February 18, 2014 | Quote

Iran Bait-and-Switch

The administration, just a couple months after promising up one side and down another that it could within six months reach a final deal with the Iranians, is now openly admitting a final deal will take a year or more. The New York Times reports: “Talks with Iran over a permanent agreement on its nuclear program begin on Tuesday in Vienna, but there is little immediate optimism over a negotiation that is expected to last up to a year.” Even with a year to work with, Secretary of State John F. Kerry has said publicly it is more likely than not that negotiations will fail.

All of this is a far cry from chief negotiator Wendy Sherman’s promise in closed-door briefings and testimony before Congress. Again and again, she’s advised members of Congress, in her effort to hold off sanctions, that lawmakers just needed to give her six months.

Apparently that changed — or was never true. It is not simply on the timing where the administration has played bait-and-switch. The administration began fully committed to enforcing the United Nations resolutions that prohibit any enrichment by Iran. Somehow that position was given away for nothing in return; the administration now talks about allowing the rogue state “limited enrichment” for a limited time (and thereafter all bets are off, apparently).

So what is Congress to do now that the administration’s broken promises and Iran’s statement reveal a giant stall? The problem is not the American people, who overwhelmingly favor preventing Iran from going nuclear even if it requires use of force.
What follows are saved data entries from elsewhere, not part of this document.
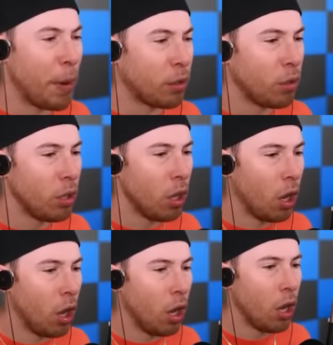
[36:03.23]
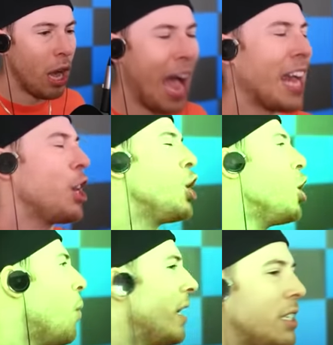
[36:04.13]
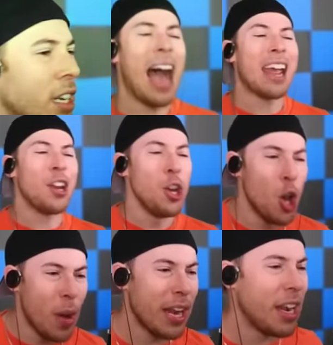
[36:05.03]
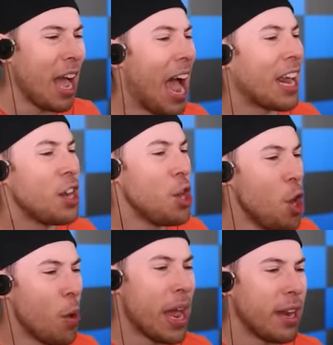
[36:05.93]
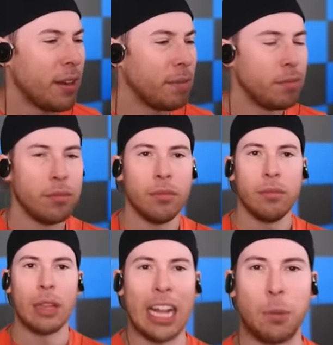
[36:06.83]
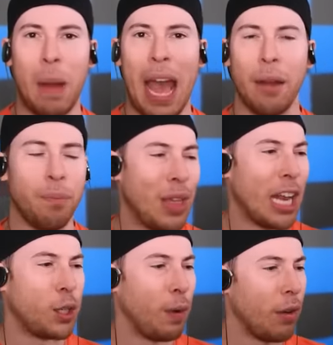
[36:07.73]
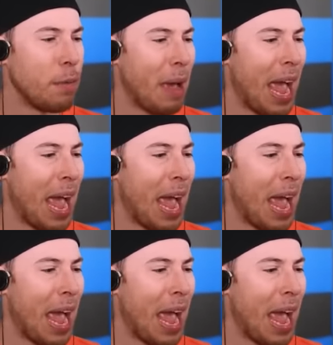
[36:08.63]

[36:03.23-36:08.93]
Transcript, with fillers: have picked... I knew it. I knew it. I knew it that's bad. That's very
It is Congress that must have the gumption to, if need be, defy the White House. Mark Dubowitz of the Foundation for Defense of Democracies, who has been intimately involved with crafting sanctions legislation, tells me, “With the Obama administration opposing the new Senate and House legislation, senators need to find some way to signal to markets and to Iran that Congress will not accept endless negotiations, the unraveling of the sanctions regime that took so long to establish and a nuclear deal that does not stop Iran’s nuclear weapons breakout capacity.” But, especially if talks are going to drag on, it may be too late for sanctions. He cautions, “While the current legislation could be effective in reversing market psychology if the sanctions-in-waiting provisions were passed today, these sanctions may be insufficient in six to 12 months’ time if there is no conclusive nuclear agreement and if Iran is on the path to a sustained economic recovery.”

That means that even if the administration has no back-up plan, Congress has to develop one. Dubowitz advises, “If there is no final agreement, and Tehran successfully uses the interim period to advance this work, it could move more quickly to a nuclear weapons breakout, and Washington will have lost critical economic leverage. At that point, we will need a complete financial and trade embargo implemented within weeks since Iranian nuclear physics will have far outpaced Western economic pressure. The administration and Congress need to begin working on this strategy immediately.”